Leandro procura a pedagoga da VEPEMA para indagar o que é necessário para ser dirigente de programa de atendimento em regime de semiliberdade ou de internação. Tendo como diretriz o que determina a Lei do SINASE, a pedagoga respondeu que é necessário, além dos requisitos específicos previstos no respectivo programa de atendimento, ter formação:
- A)em qualquer nível superior, sem necessidade de experiência com adolescentes, e reputação ilibada;
Errada, porque a lei não aceita qualquer nível superior sem experiência, e ainda exige formação compatível com a função.
- B)necessariamente em Pedagogia ou Serviço Social, comprovada experiência no trabalho com adolescentes de, no mínimo, dois anos, e reputação ilibada;
Errada, porque a lei não restringe a formação a Pedagogia ou Serviço Social, embora exija experiência de 2 anos e reputação ilibada.

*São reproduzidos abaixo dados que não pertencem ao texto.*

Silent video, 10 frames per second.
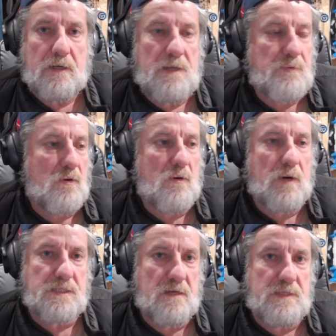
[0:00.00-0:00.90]
Clipper
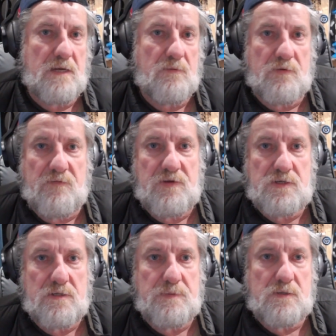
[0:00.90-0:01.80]
always comes out with
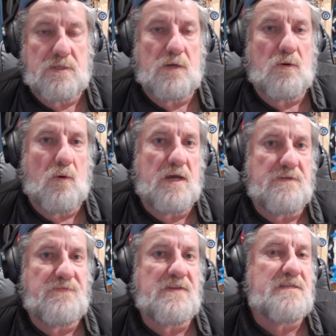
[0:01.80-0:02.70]
revisions because they're
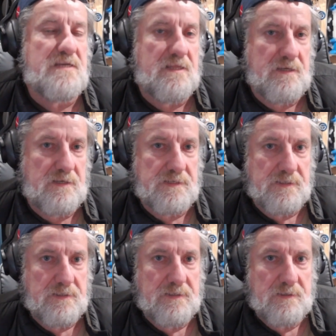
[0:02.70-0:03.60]
always fixing
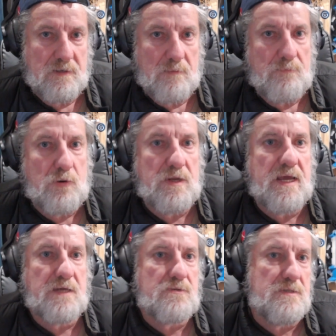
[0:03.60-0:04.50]
things,
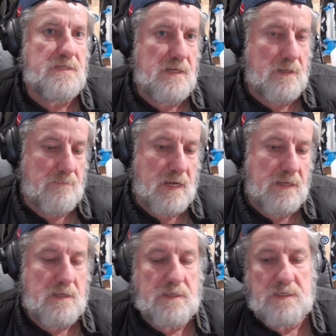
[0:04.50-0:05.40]
putting extras in,
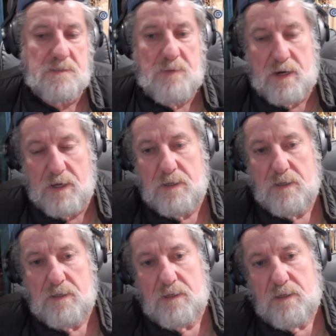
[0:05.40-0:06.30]
making things better.
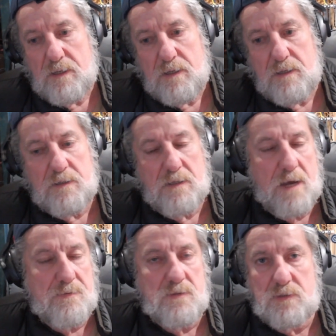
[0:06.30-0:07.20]
It
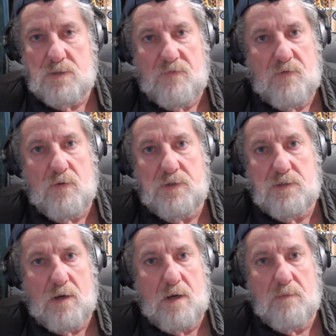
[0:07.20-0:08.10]
happens with software all the
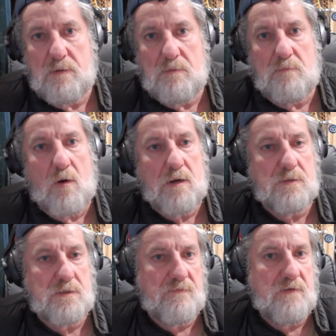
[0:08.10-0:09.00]
time.
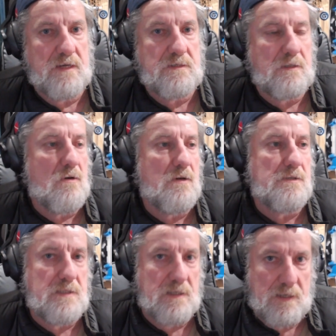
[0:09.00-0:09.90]
Microsoft does it
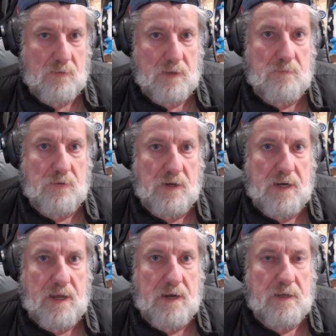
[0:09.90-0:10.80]
constantly where they bring
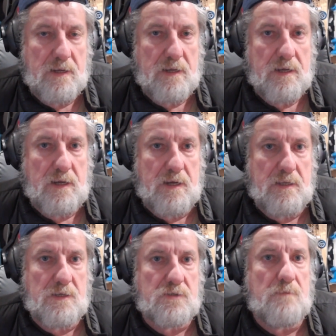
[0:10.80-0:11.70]
it out
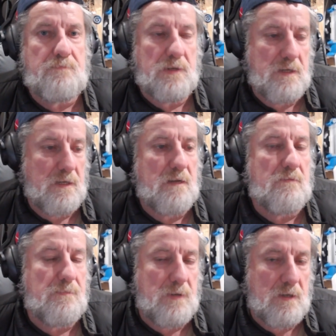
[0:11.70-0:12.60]
and there's repeat
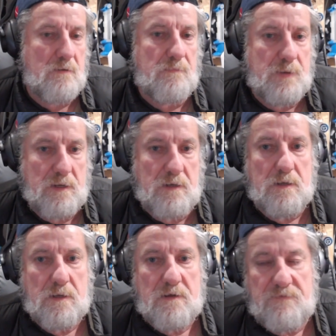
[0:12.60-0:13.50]
and repeat and repeat
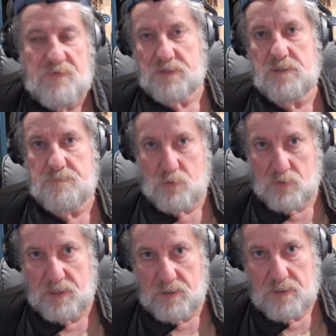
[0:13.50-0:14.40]
fixes
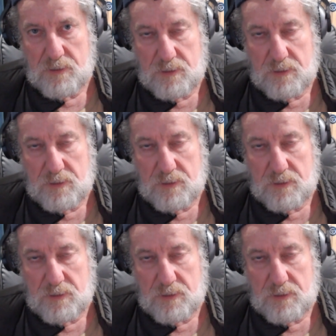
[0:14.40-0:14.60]
put in.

- C)em qualquer nível superior com especialização compatível com a natureza da função, comprovada experiência no trabalho com adolescentes de, no mínimo, dois anos, e reputação ilibada;
Errada, porque a lei não fala em qualquer nível superior com especialização, mas em nível superior compatível com a natureza da função.
- D)de nível superior compatível com a natureza da função, não sendo necessário experiência no trabalho com adolescentes, e reputação ilibada;
Errada, porque a experiência no trabalho com adolescentes é exigência expressa da lei e não pode ser dispensada.
- E)de nível superior compatível com a natureza da função, comprovada experiência no trabalho com adolescentes de, no mínimo, dois anos, e reputação ilibada.
Certa, porque a Lei do SINASE exige nível superior compatível com a natureza da função, comprovada experiência de no mínimo 2 anos com adolescentes e reputação ilibada.
Gabarito: E
A Lei do SINASE exige um cuidado especial com quem vai dirigir programa de atendimento em regime de semiliberdade ou internação. A lógica é simples: não basta ter diploma, porque lidar com adolescente em medida socioeducativa pede preparo técnico, vivência prática e postura ética. Por isso, a lei combina formação superior compatível com a função, experiência comprovada com adolescentes e reputação ilibada. O ponto-chave está no artigo que trata da equipe mínima e da gestão dos programas socioeducativos. Para o cargo de dirigente, a exigência não é qualquer graduação aleatória, nem uma formação engessada em curso específico. O texto legal fala em nível superior compatível com a natureza da função, o que abre espaço para diferentes formações, desde que adequadas ao trabalho. Além disso, a lei pede comprovada experiência no trabalho com adolescentes de, no mínimo, dois anos. Aqui mora a pegadinha clássica: a banca gosta de retirar a experiência ou reduzir o requisito para parecer mais fácil. Mas o SINASE foi claro ao exigir esse histórico prático, justamente porque o ambiente de semiliberdade e internação é sensível e demanda alguém que já conheça a realidade socioeducativa. Por fim, também é indispensável reputação ilibada. Então, juntando tudo: nível superior compatível com a função, experiência mínima de dois anos com adolescentes e reputação ilibada. É exatamente isso que faz a alternativa E estar correta, em linha com a Lei 12.594/2012 (Lei do SINASE).